=== What needs to be done ===
Starting at the top line and ending at the bottom one, repeat the entries exactly and drop every picture.

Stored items
---

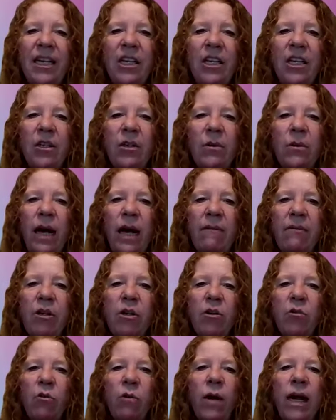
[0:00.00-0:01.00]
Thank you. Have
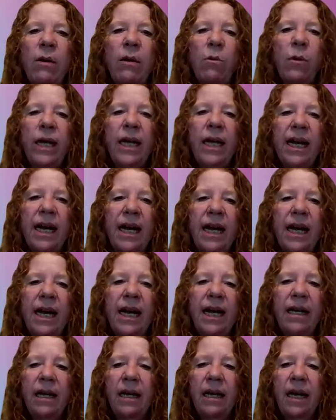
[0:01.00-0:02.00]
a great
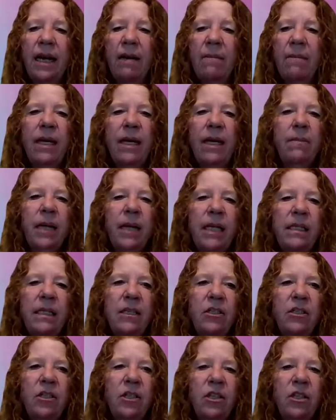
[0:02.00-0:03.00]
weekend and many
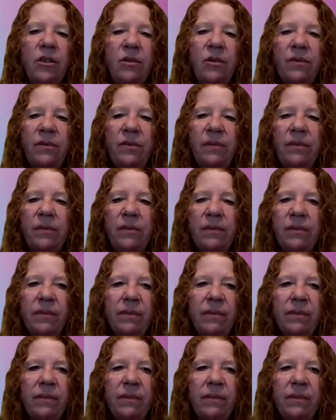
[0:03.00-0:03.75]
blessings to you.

---

=== Response to the exercise ===
[0:00.00-0:01.00]
Thank you. Have
[0:01.00-0:02.00]
a great
[0:02.00-0:03.00]
weekend and many
[0:03.00-0:03.75]
blessings to you.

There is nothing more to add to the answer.